Work task:
Among the records that follow, how many lines include the string "second"? Only the number is wanted.

Material to process:
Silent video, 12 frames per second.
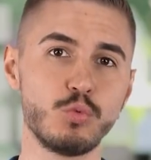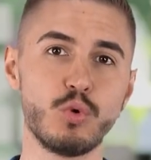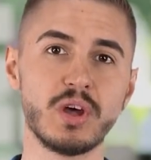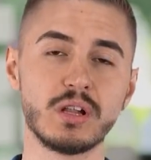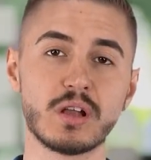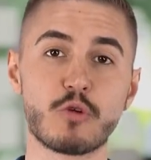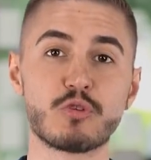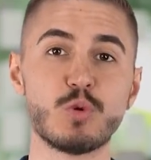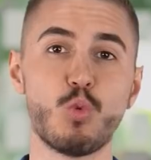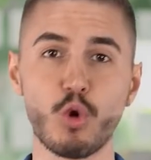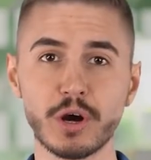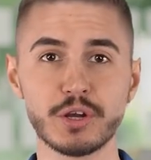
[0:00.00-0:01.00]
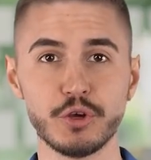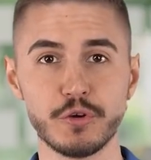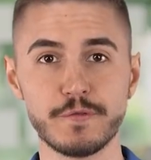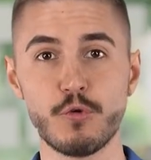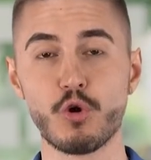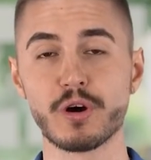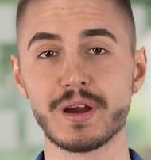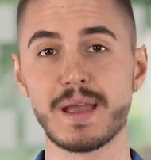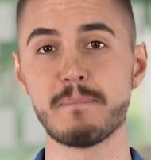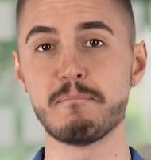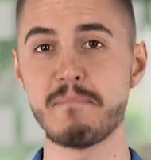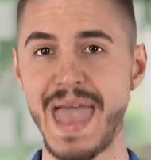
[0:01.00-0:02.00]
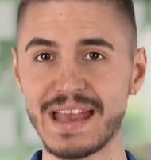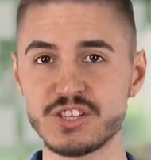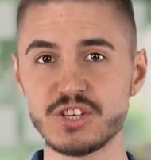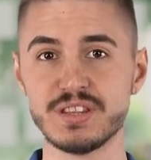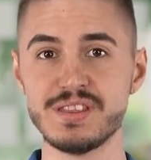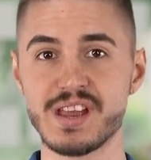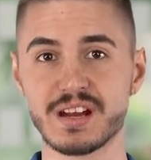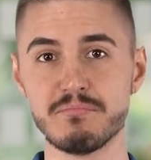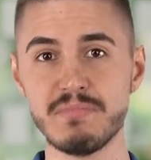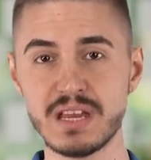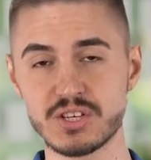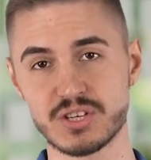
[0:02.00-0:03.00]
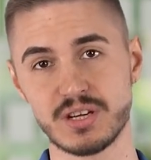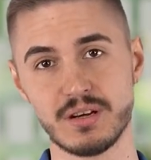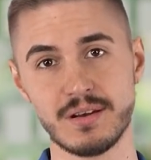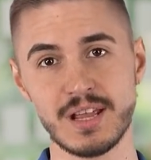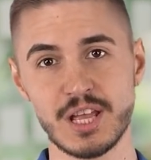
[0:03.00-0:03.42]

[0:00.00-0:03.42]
will reward you for matching their mission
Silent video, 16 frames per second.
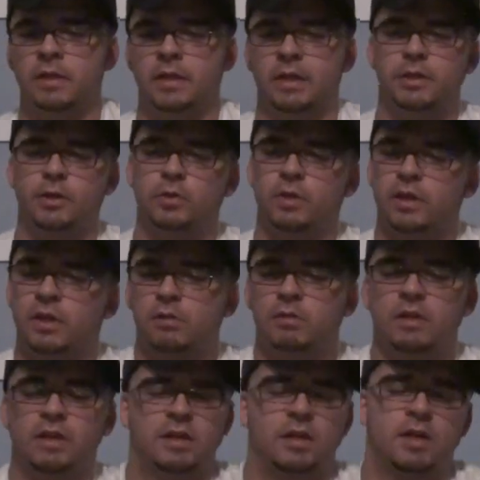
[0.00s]
and you can
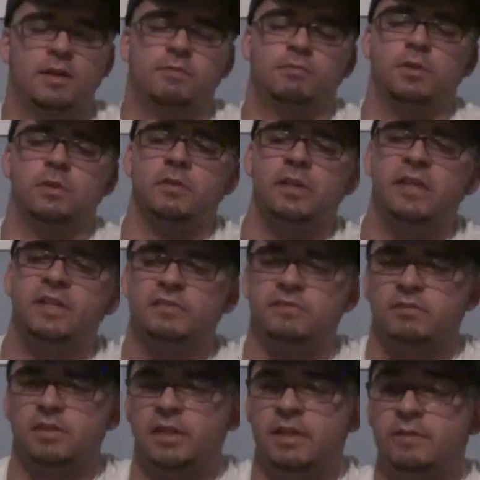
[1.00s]
clean it off real
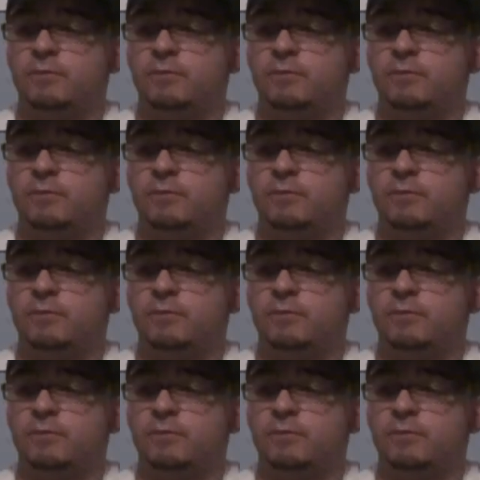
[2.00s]
easily.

Output of the task:
2